Hands On Amazon Athena

Expanding on my recent post on Serverless Data Engineering with AWS Glue, note that Athena is another AWS managed service from which we can perform queries on an S3 data lake, connected via the query-able AWS Glue data catalog, using the full set of standard SQL, including complex joins, subqueries, string manipulations, and window (aka analytic) functions.  Athena’s query engine built on Apache Presto.  Based also on the Apache Hive Metastore, Athena can also query a data catalog and even create external tables.  An external table means a query-able pointer to files in S3, because neither Athena nor the Data Catalog themselves store any data records.  Both Glue and Athena can be used to instantiate external tables.  A data engineer is more likely to do that from Glue, perhaps as part of scheduled data loading into S3, whereas a SQL data analyst is more likely to do it from Athena, perhaps as a way to pre-join data, aggregate it, or perform a calculation on a dataset just once rather than during each query.

Athena databases are even more abstract than tables in that they are merely folders in which to organize Athena tables.  As such, cross-database joins are no more complex than within a database.  It is simply a matter of identifying the right foreign key.

What else is interesting about Athena? 

  • Unlike either Presto or Hive, it is serverless, which eliminates a layer of infrastructure to manage. 
  • It is integrated with other serverless tool such as S3, Glue, and Quicksight, thus a good enabler of AWS’ overall serverless analytics proposition. 
  • Athena is designed for a schema-on-read setting, so that source schema changes can be accommodated with minimal refactoring.  Whereas with schema-on-write, a source schema change may require substantial re-engineering of a downstream data model and it’s supporting ETL, with Athena, it may be, if anything, just a change to a query.  
  • Athena workgroups can be used to manage and segregate various teams of analysts with differing access needs and, as necessary, to set limits on their data processing either at the workgroup level or at the individual query level.

Hands-on:

My last blog post was more focused on Glue, but did include writing a SQL query in Athena.  Picking it up from there, we will…

  • Manage and re-use queries using Saved Queries
  • Save as View (from a written query):
  • Create Table as Select (CTAS)

Saved queries

In the above screenshot of the query editor page, note the ‘Save as’ button.  Providing simple, meaningful, and ideally standardized, query names and descriptions goes a long way towards productive collaboration among team members within an Athena workgroup.

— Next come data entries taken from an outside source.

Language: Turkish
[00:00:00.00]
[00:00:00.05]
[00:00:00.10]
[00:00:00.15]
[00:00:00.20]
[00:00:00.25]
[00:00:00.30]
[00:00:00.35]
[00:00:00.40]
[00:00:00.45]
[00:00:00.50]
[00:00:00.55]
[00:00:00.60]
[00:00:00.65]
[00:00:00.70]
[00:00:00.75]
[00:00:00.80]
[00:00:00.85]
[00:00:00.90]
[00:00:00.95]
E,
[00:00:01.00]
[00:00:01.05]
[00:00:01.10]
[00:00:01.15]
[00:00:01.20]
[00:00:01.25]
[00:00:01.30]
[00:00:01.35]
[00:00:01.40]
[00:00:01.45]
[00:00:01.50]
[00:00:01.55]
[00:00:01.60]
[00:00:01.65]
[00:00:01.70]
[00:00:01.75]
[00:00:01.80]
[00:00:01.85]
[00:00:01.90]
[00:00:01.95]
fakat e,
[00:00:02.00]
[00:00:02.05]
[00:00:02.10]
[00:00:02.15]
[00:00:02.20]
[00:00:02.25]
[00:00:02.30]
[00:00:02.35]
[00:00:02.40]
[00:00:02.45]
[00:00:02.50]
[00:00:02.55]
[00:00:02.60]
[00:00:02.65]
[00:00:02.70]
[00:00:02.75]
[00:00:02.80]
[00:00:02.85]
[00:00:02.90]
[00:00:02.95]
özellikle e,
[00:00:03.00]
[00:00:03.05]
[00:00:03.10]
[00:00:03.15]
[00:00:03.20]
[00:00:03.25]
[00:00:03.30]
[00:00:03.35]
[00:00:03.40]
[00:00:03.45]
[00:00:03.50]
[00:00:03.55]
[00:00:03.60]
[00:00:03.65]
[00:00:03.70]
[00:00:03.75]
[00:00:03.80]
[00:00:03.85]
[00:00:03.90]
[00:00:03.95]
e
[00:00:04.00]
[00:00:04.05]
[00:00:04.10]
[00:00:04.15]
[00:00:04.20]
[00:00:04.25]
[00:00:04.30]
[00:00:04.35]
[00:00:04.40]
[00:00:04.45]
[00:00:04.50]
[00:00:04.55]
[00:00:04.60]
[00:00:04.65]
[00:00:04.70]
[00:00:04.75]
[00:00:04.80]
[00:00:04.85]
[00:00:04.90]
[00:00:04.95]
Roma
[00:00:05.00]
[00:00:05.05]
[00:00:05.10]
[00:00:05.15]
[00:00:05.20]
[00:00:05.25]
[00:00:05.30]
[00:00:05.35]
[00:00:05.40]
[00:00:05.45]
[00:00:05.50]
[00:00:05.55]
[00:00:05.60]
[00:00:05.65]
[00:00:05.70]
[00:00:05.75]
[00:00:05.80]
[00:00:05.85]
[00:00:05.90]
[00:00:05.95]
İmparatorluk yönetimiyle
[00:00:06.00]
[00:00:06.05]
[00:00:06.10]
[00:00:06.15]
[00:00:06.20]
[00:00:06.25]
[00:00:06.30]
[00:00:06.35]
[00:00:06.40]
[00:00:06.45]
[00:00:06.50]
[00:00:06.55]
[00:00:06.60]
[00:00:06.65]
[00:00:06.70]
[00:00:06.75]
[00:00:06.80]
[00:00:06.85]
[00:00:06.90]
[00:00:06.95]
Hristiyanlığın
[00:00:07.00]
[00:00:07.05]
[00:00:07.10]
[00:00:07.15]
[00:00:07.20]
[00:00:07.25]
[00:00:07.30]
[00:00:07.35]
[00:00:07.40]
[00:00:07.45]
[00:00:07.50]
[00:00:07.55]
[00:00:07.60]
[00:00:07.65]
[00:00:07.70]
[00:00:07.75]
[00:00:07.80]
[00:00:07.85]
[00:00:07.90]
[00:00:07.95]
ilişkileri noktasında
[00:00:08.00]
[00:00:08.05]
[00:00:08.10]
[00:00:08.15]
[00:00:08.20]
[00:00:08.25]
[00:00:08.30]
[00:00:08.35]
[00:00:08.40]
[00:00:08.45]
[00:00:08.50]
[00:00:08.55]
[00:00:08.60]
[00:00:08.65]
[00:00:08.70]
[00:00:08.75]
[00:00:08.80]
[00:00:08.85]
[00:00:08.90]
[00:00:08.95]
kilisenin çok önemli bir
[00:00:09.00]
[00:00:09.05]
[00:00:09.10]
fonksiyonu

Anyway, if you are following from within the Athena console, click it and provide a name and description.  Either way, next step is to click on the Saved queries tab. 

Note in the above screenshot…

  • Queries to be saved must (of course) be named and must also be given a description.  Once on the Saved queries page, any erroneous or unnecessary saved query can be deleted.
  • Clicking on ‘New query’ simply brings us back to the query editor

Create View from Query

When a query accomplishes something that has potential for re-usability, creating a view from it is a standard way of storing it for re-use while masking the queries code from new queries written using it.  The screenshot below is a simple example of this, using the dataset we already created in Glue.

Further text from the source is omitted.